Your instructions
Given the entries below, would you transcribe exactly the lines starting at the one with "[00:00:00.00]" and ending at the one with "[00:00:02.54]", both kept, pictures omitted, nothing extra?

Excerpted data
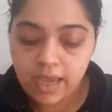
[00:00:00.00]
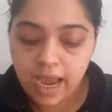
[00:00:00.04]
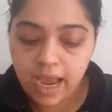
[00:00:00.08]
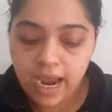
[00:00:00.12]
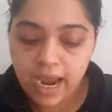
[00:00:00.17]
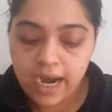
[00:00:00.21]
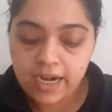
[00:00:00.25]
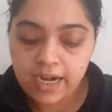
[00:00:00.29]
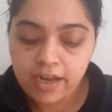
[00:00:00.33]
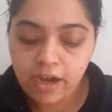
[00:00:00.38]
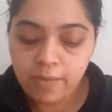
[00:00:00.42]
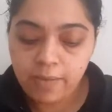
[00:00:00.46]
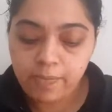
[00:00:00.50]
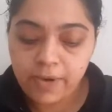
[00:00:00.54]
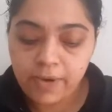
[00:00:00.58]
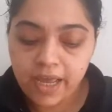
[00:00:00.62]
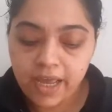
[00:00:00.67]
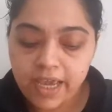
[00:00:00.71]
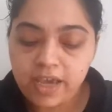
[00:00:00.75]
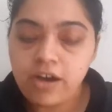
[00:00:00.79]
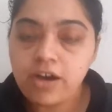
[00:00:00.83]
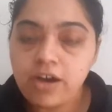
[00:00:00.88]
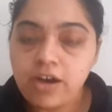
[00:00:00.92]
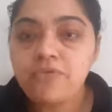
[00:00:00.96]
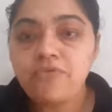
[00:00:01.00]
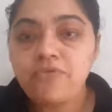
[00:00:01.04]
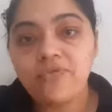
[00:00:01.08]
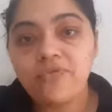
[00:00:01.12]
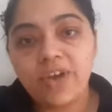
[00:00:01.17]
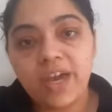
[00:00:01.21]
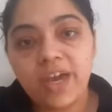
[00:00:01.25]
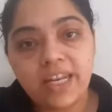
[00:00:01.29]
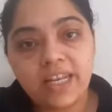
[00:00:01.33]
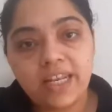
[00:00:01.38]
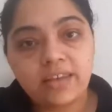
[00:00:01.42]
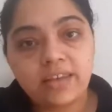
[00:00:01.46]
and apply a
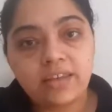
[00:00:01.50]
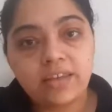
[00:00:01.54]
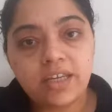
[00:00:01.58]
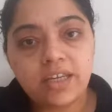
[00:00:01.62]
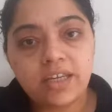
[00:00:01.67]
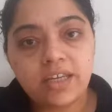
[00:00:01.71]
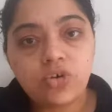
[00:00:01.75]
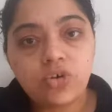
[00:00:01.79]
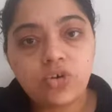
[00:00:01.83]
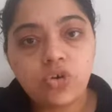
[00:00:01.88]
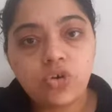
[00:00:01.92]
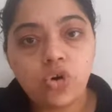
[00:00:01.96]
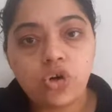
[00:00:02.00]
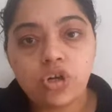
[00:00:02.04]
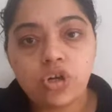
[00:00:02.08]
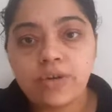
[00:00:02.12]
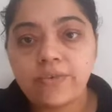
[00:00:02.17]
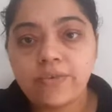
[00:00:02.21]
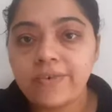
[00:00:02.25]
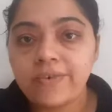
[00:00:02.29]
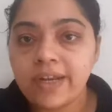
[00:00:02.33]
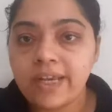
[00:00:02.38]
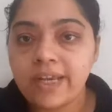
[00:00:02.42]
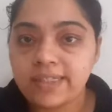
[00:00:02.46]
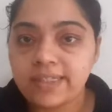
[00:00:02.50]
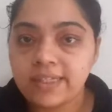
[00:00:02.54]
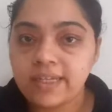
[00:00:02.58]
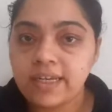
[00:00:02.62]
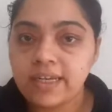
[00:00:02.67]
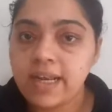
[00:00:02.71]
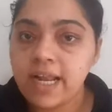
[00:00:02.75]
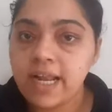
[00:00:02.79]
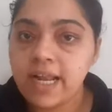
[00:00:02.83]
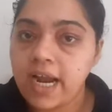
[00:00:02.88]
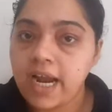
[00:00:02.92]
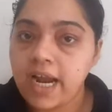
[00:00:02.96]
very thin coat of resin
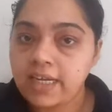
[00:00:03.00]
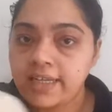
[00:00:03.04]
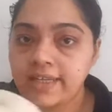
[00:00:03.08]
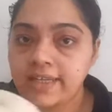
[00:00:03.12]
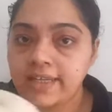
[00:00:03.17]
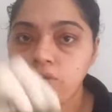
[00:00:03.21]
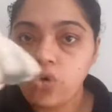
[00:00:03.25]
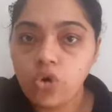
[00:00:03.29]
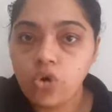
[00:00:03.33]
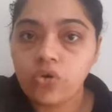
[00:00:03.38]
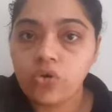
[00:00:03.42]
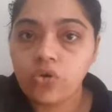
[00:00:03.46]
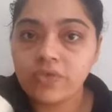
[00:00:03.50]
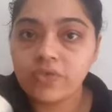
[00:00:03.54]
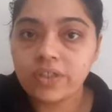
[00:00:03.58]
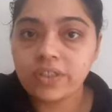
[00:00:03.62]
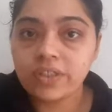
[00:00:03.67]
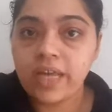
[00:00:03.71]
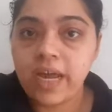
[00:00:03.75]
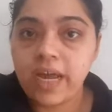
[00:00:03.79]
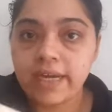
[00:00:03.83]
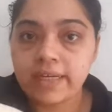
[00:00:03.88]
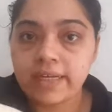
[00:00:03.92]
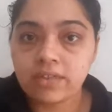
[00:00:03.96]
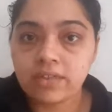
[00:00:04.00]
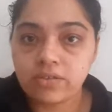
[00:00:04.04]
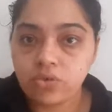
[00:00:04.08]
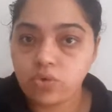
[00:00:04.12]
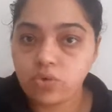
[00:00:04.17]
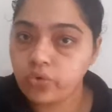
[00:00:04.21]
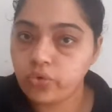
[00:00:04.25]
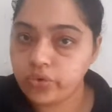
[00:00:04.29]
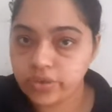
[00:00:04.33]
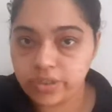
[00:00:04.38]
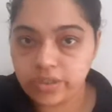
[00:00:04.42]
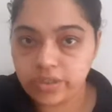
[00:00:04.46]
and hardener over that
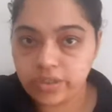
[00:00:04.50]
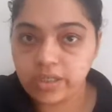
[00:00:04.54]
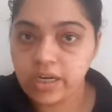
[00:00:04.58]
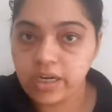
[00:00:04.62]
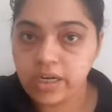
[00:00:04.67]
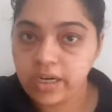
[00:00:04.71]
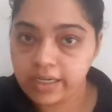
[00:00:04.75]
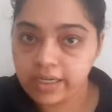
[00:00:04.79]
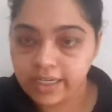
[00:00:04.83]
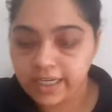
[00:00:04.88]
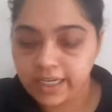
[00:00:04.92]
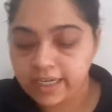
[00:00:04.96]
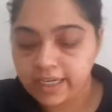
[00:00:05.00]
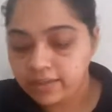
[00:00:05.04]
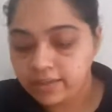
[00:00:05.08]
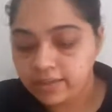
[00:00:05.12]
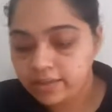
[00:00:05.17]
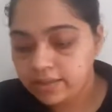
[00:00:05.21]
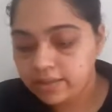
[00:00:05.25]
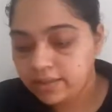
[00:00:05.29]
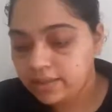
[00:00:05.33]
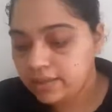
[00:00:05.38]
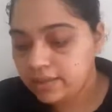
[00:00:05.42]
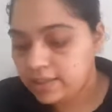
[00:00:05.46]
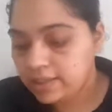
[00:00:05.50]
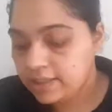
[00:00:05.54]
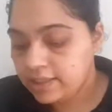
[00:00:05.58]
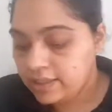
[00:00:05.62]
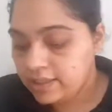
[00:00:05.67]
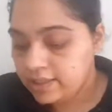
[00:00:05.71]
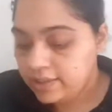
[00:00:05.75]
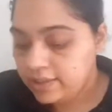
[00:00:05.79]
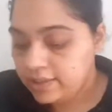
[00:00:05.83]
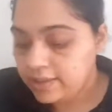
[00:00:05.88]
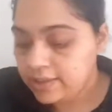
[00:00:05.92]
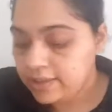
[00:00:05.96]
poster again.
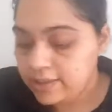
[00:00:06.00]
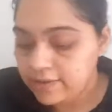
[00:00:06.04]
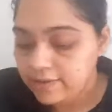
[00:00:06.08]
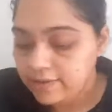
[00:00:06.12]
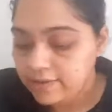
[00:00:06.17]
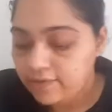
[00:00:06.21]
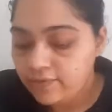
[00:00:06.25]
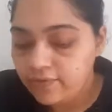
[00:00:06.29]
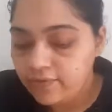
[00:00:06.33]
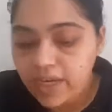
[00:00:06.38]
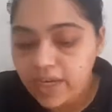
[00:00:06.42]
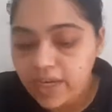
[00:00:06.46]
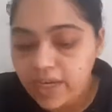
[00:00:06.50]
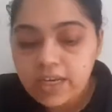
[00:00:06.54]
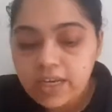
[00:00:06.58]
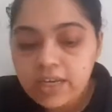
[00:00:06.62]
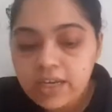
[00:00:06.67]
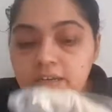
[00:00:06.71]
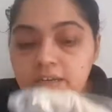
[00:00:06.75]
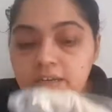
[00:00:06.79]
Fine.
---
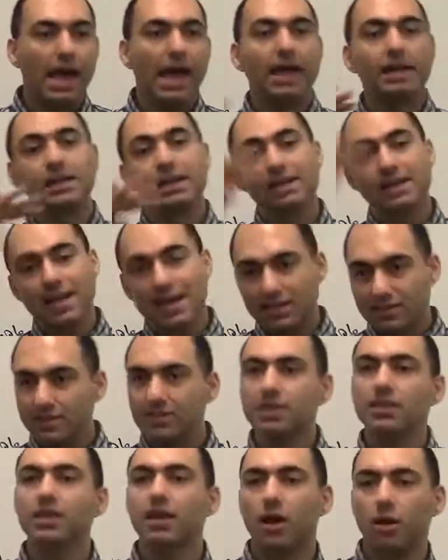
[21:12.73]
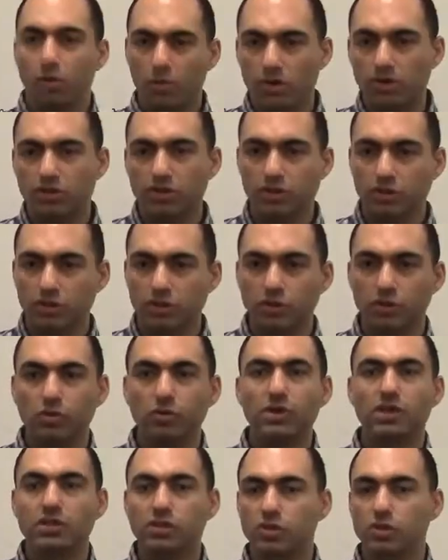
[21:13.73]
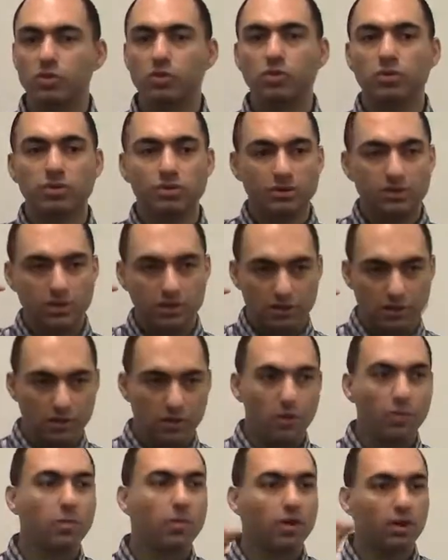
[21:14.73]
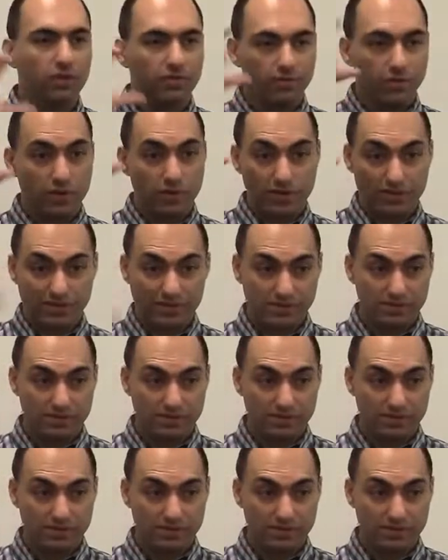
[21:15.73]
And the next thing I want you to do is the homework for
* * *
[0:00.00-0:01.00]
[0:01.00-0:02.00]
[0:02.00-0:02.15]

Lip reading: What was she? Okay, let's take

Problem solution
[00:00:00.00]
[00:00:00.04]
[00:00:00.08]
[00:00:00.12]
[00:00:00.17]
[00:00:00.21]
[00:00:00.25]
[00:00:00.29]
[00:00:00.33]
[00:00:00.38]
[00:00:00.42]
[00:00:00.46]
[00:00:00.50]
[00:00:00.54]
[00:00:00.58]
[00:00:00.62]
[00:00:00.67]
[00:00:00.71]
[00:00:00.75]
[00:00:00.79]
[00:00:00.83]
[00:00:00.88]
[00:00:00.92]
[00:00:00.96]
[00:00:01.00]
[00:00:01.04]
[00:00:01.08]
[00:00:01.12]
[00:00:01.17]
[00:00:01.21]
[00:00:01.25]
[00:00:01.29]
[00:00:01.33]
[00:00:01.38]
[00:00:01.42]
[00:00:01.46]
and apply a
[00:00:01.50]
[00:00:01.54]
[00:00:01.58]
[00:00:01.62]
[00:00:01.67]
[00:00:01.71]
[00:00:01.75]
[00:00:01.79]
[00:00:01.83]
[00:00:01.88]
[00:00:01.92]
[00:00:01.96]
[00:00:02.00]
[00:00:02.04]
[00:00:02.08]
[00:00:02.12]
[00:00:02.17]
[00:00:02.21]
[00:00:02.25]
[00:00:02.29]
[00:00:02.33]
[00:00:02.38]
[00:00:02.42]
[00:00:02.46]
[00:00:02.50]
[00:00:02.54]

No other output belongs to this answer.